At CWT, we’re more focused on finding startups we can partner with to rapidly deploy the kind of products and services that fit our current strategy. We don’t operate as a venture capital fund that places a massive bet on a startup upfront and takes an equivalent stake in its future earnings whenever they may come.

Instead, we offer up our sales channel and a sales force already trained in the complex business travel terrain. Our large customer base allows us to deploy any products or services right away and immediately share revenues with our partners. For our part, our cost basis will be that revenue.

Step 3: Move fast and slow

In his best-selling book, Thinking, Fast and Slow, Nobel Prize laureate Daniel Kahneman distinguishes between thinking fast, instinctive and emotional, and thinking slower, more deliberative and more logical. In TMC and startup parlance, we translate that to moving both fast and slow.

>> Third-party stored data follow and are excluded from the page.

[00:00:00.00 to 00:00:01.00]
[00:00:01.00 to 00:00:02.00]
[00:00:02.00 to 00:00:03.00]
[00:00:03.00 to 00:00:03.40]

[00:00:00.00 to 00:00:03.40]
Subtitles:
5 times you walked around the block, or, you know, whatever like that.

As TMCs, we operate in a complex, often bureaucratic environment that includes satisfying customers’ sensitive data privacy and security requirements, which preclude us from moving as fast as startups would like.

By breaking up projects into component parts and strategically focusing on areas that we need to speed up, while doing due diligence in others, we are able to move the needle quickly, bit by bit, while keeping an eye out for evolving trends and threats, ready to adjust course as needed.

Step 4: A trade-off that pays off

While the total process may take longer than a startup DIY-ing it all, the time to get to market and gain the expertise to different business traveler profiles will eat up all the time they’ve saved—and more. Spending all their resources developing for one signed client that they may not be able to scale across different accounts is another potential time-waster.

By partnering with a TMC like CWT, startups gain instant access to a $26 billion business travel market—and a map to boot.

Step 5: Bring customers in for a test drive

We believe in bringing customers early into the process. That initial feedback is invaluable. Finding out at the end that you didn’t have the right indicators or necessary requirements to make it work for your client means that you’ll likely end up with a product with a low adoption rate and negligible revenue stream.

It does carry risks of overinflating expectations, so we recommend modeling against the hype cycle to avoid the so-called ‘trough of disillusionment’. While we transparently show them everything and share all the concepts, we are also upfront that not all of it will come to life. Which is why their input is critical so that what does come to fruition is something that they can use and we can scale.

Step 6: Protect your reputation

Evaluating upwards of 300 startups annually and keeping tabs of what might work for our current strategy and what may be promising in the future are just two of the balls we’re juggling. Just as we are upfront with clients, so are we with the startups we’re assessing. We respect the energy and ideas they bring to the table and their need to find the right partners and resources to bring their vision forward.

We are careful not to overhype potential opportunities. Even if we’re excited by an idea, if we are not in a position to move on it right away, we inform them as soon as possible and never string them along. The business travel and Silicon Valley communities are both tight-knit, and we know that a solid reputation can go a long way in closing a deal—when you need to.